Et il n’osait pas ouvrir son sac, pour en retirer le pain. Quand il arriva à la côte de Berlinkenn, du sang commença à tomber goutte à goutte du sac sur ses talons, et la mouche voltigeait autour de lui et bourdonnait plus que jamais. Les gens qui passaient, en voyant le sang dégoutter de la sorte, disaient :

— Jésus ! qu’est-ce que cet homme-là a donc dans son sac ?

Quelqu’un lui dit :

— Hé ! l’homme, qu’est-ce que vous avez donc dans votre sac, pour qu’il saigne de la sorte ?

Caboco ne répondit rien et continua son chemin ; mais il se sentit pris d’une grande frayeur.

Un peu plus loin, on lui demanda encore :

— Qu’avez-vous donc dans votre sac, pour qu’il saigne de la sorte ? Vous êtes tout couvert de sang.

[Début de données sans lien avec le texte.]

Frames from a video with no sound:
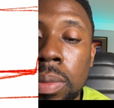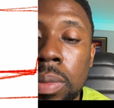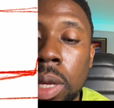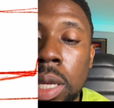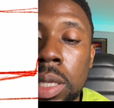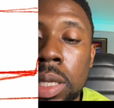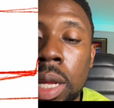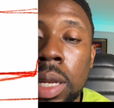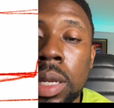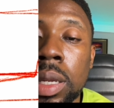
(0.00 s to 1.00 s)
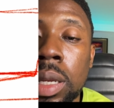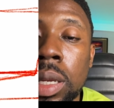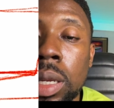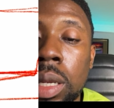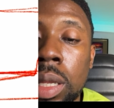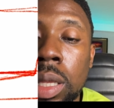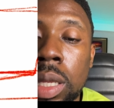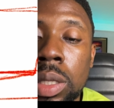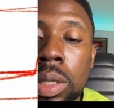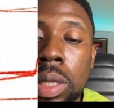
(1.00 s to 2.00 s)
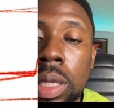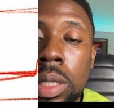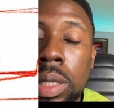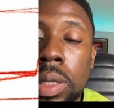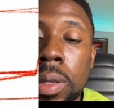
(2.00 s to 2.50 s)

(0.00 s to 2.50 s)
Can you see that? This to this.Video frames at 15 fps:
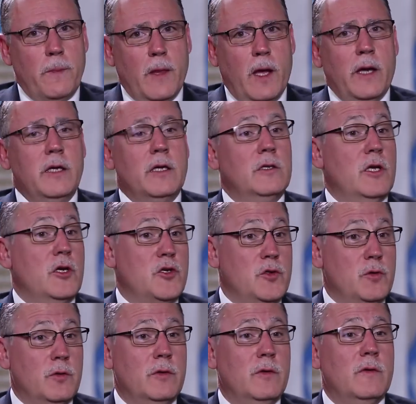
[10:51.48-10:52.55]
I can
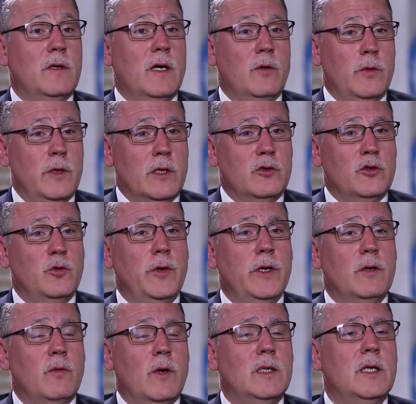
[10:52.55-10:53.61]
assure you that we are
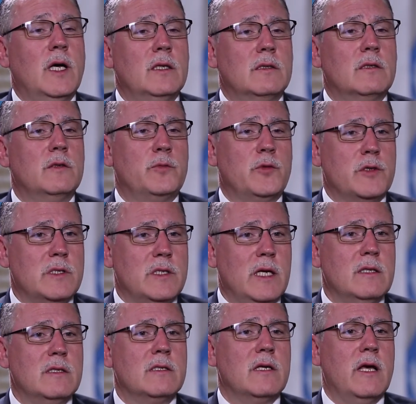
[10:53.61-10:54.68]
doing
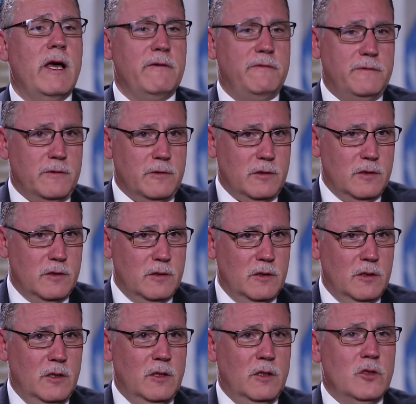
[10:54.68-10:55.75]
100% effort
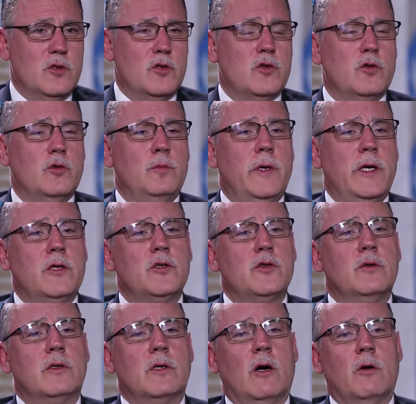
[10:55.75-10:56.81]
to make
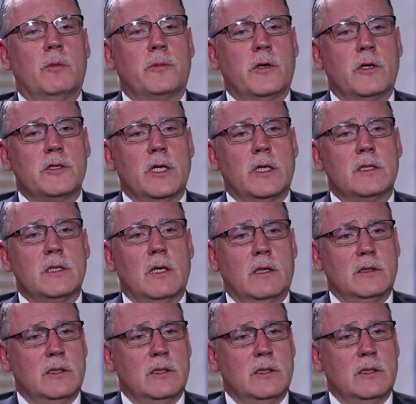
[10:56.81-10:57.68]
sure our projects are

Il ne répondit rien encore ; mais il perdit la tête et se mit à courir à toutes jambes. On l’arrêta ; on lui enleva son sac, on l’ouvrit, et on fut bien étonné d’y trouver une tête de mort !

Le pain s’était changé en une tête de mort !

— C’est la tête de Hervé Kérandouf ! s’écria quelqu’un ; oui, c’est elle, je la reconnais bien ! C’est cet homme qui l’a assassiné ! Il faut le livrer à la justice !

On fit prévenir les archers de la Roche-Derrien, et Caboco fut conduit en prison.

Il fut jugé et condamné à être pendu et brûlé, et ses cendres furent jetées au vent.


(Conté par Marguerite Philippe, de Pluzunet, Côtes-du-Nord.)